Top of SOURCE DATA
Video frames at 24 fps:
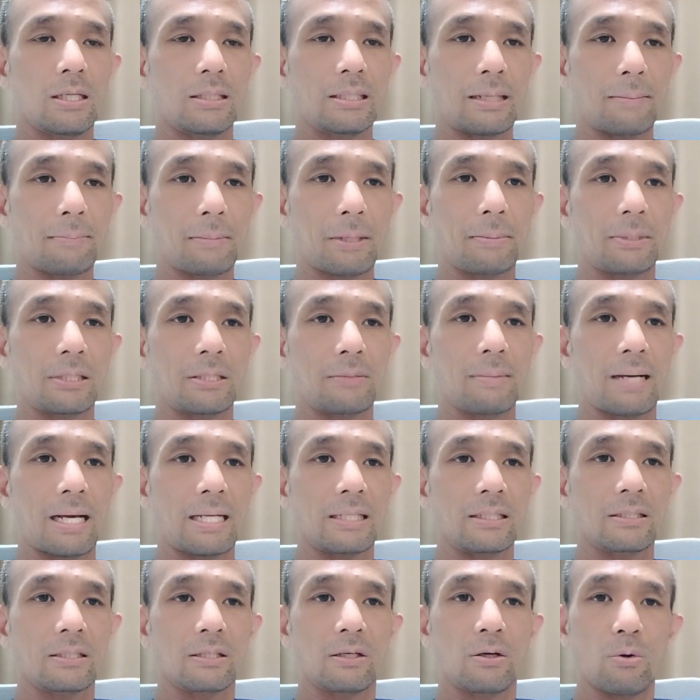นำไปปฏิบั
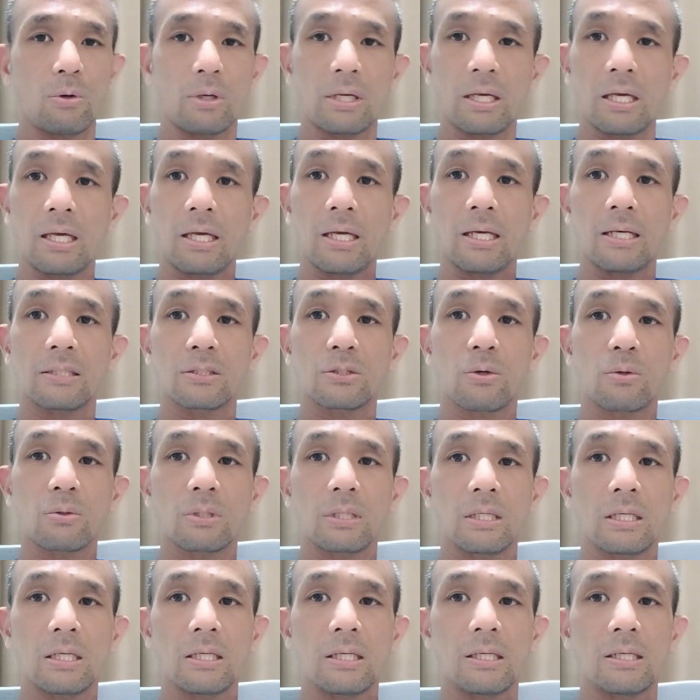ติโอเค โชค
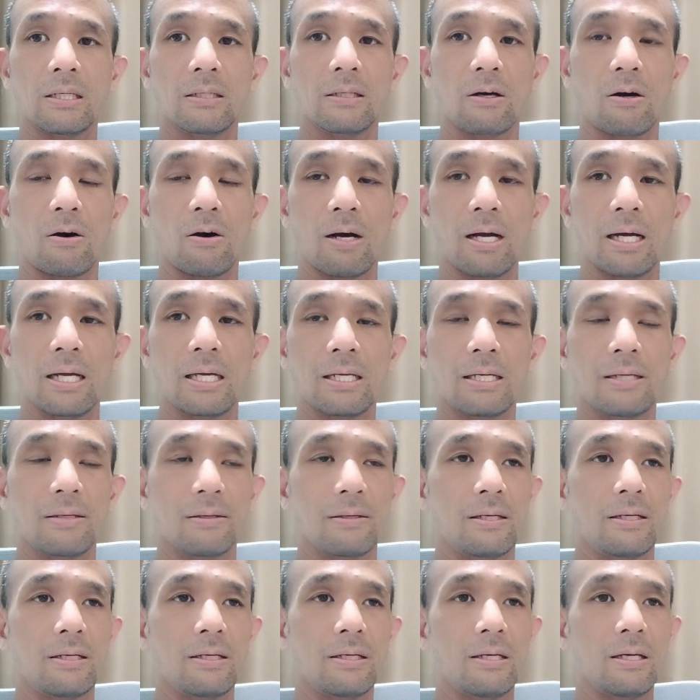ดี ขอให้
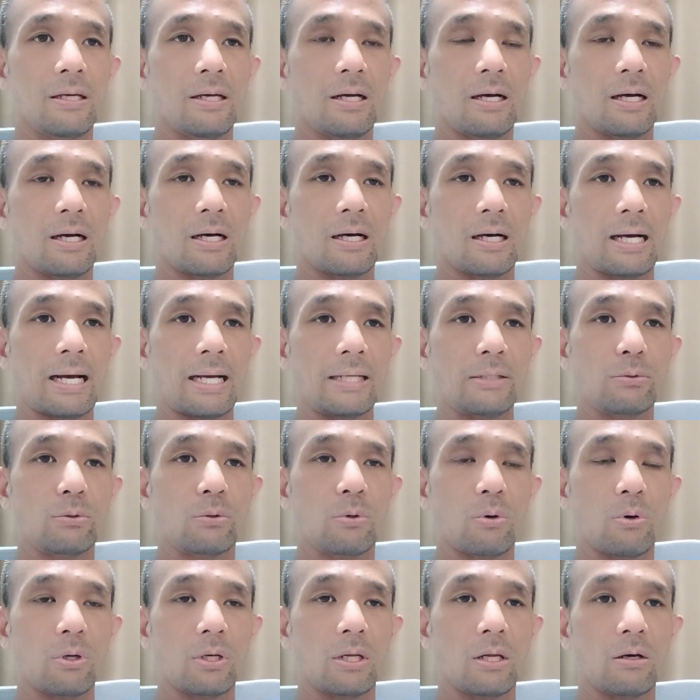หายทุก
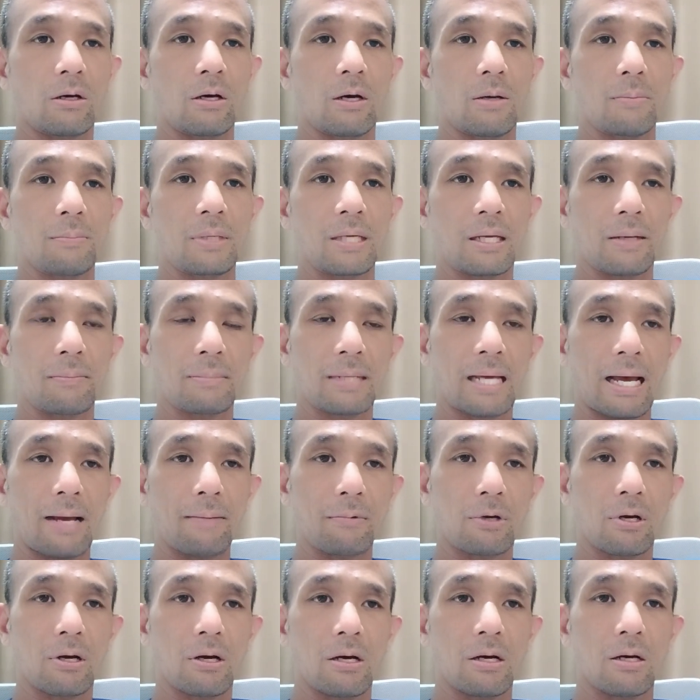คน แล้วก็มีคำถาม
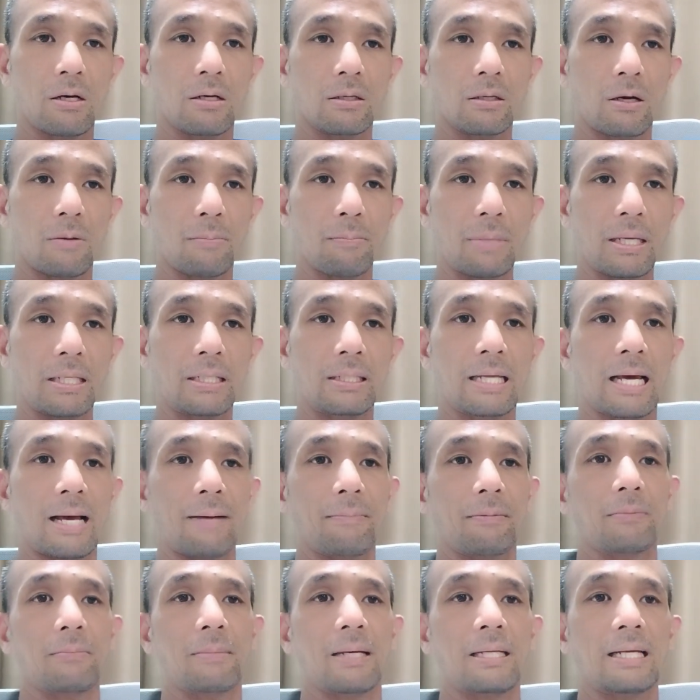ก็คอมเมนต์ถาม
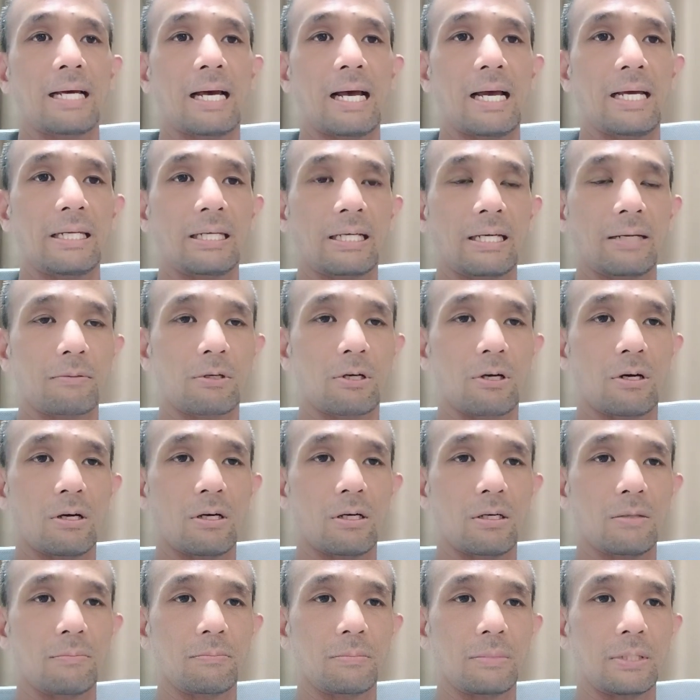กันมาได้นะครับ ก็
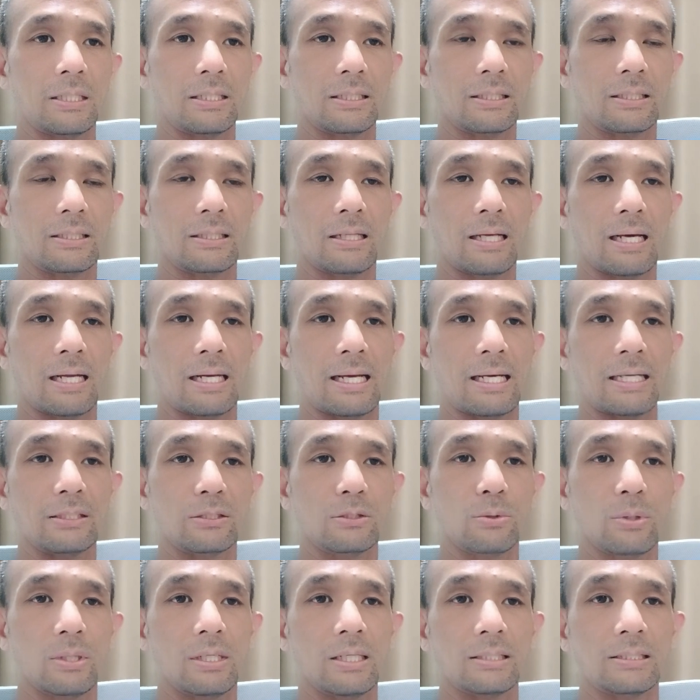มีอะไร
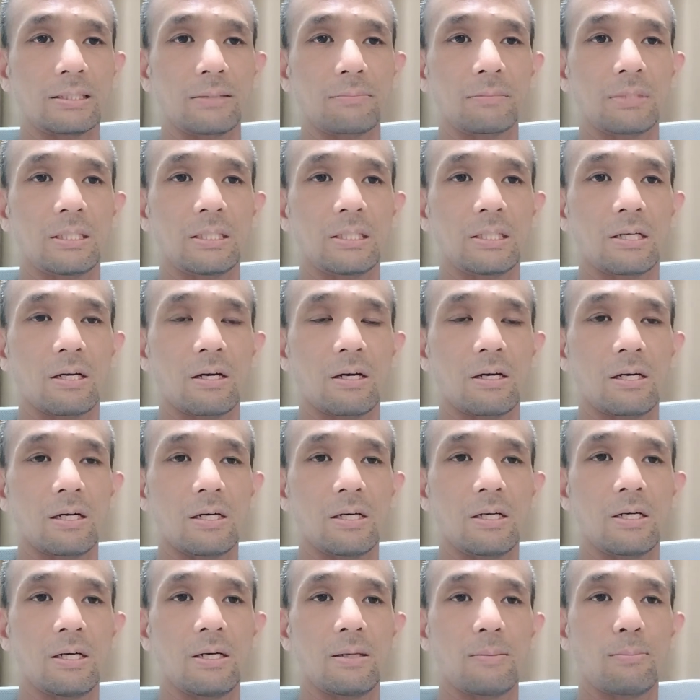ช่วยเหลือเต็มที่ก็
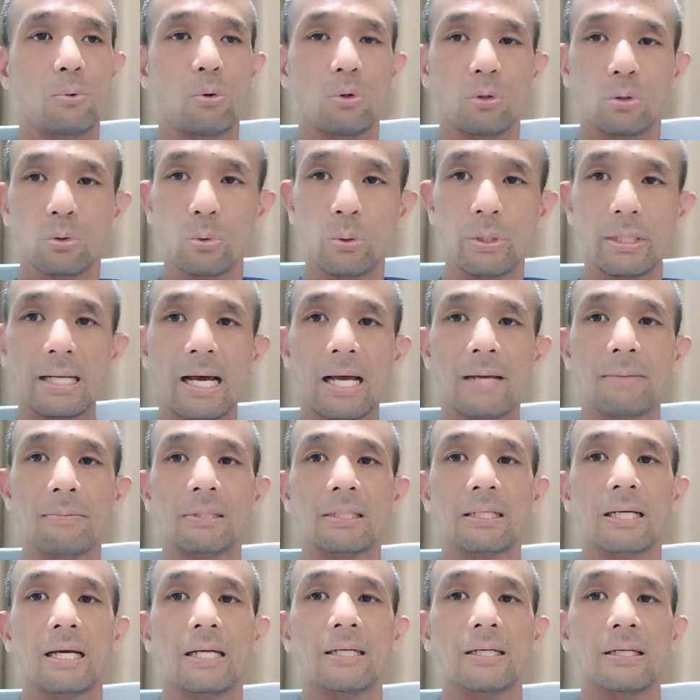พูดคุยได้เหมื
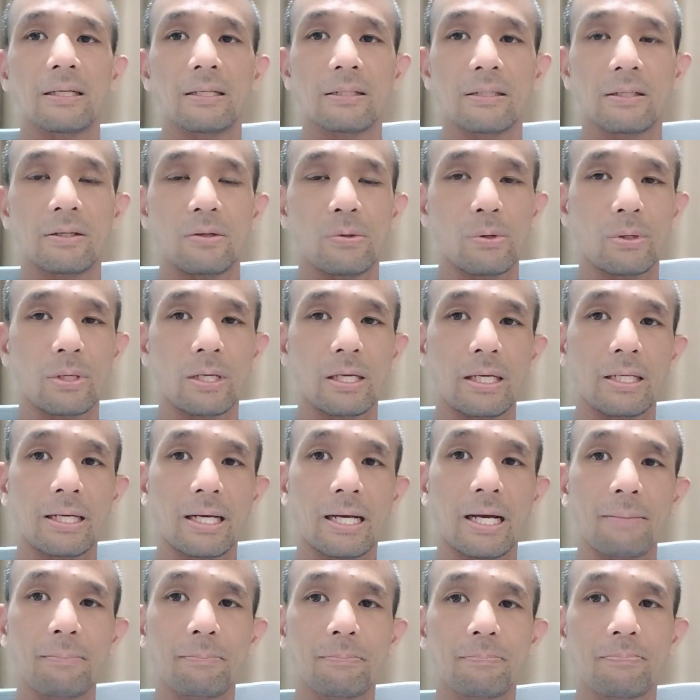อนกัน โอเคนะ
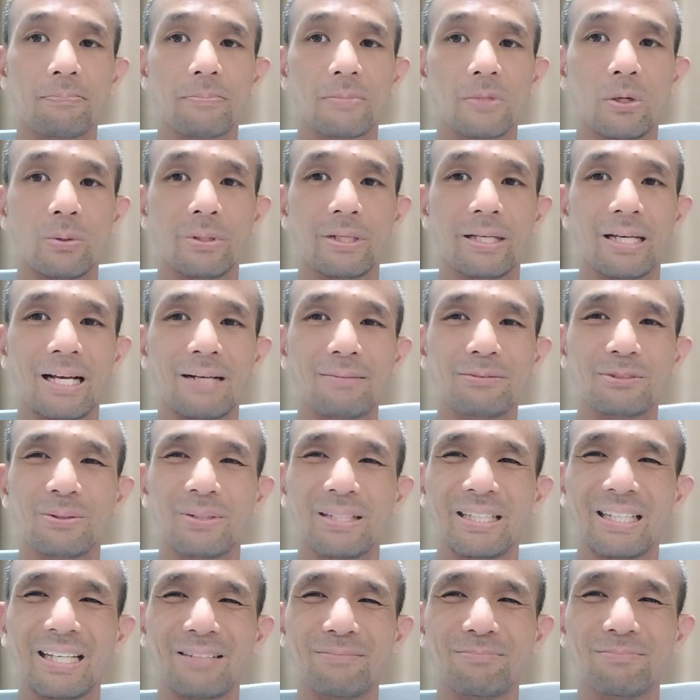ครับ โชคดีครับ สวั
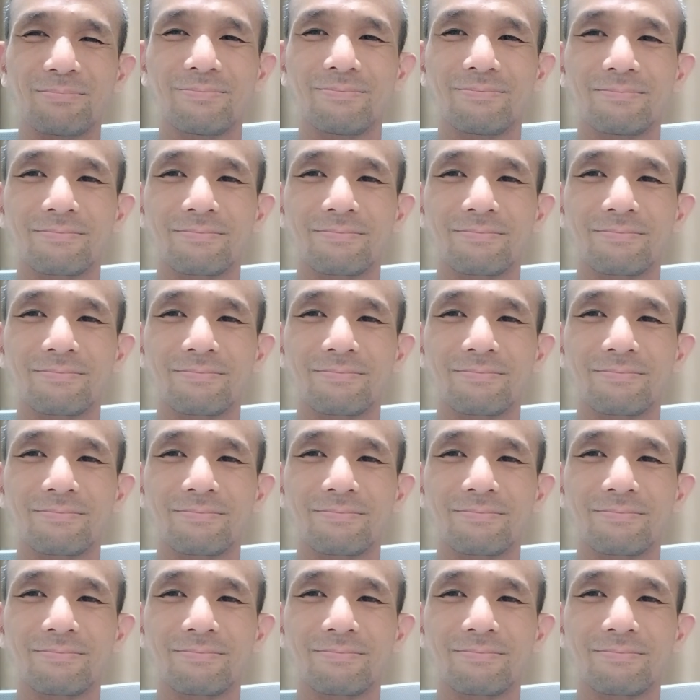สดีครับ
Bottom of SOURCE DATA
Set every record down verbatim. No pictures belong in the copy.

* [EXPECTED ANSWER]:
Video frames at 24 fps:
นำไปปฏิบั
ติโอเค โชค
ดี ขอให้
หายทุก
คน แล้วก็มีคำถาม
ก็คอมเมนต์ถาม
กันมาได้นะครับ ก็
มีอะไร
ช่วยเหลือเต็มที่ก็
พูดคุยได้เหมื
อนกัน โอเคนะ
ครับ โชคดีครับ สวั
สดีครับ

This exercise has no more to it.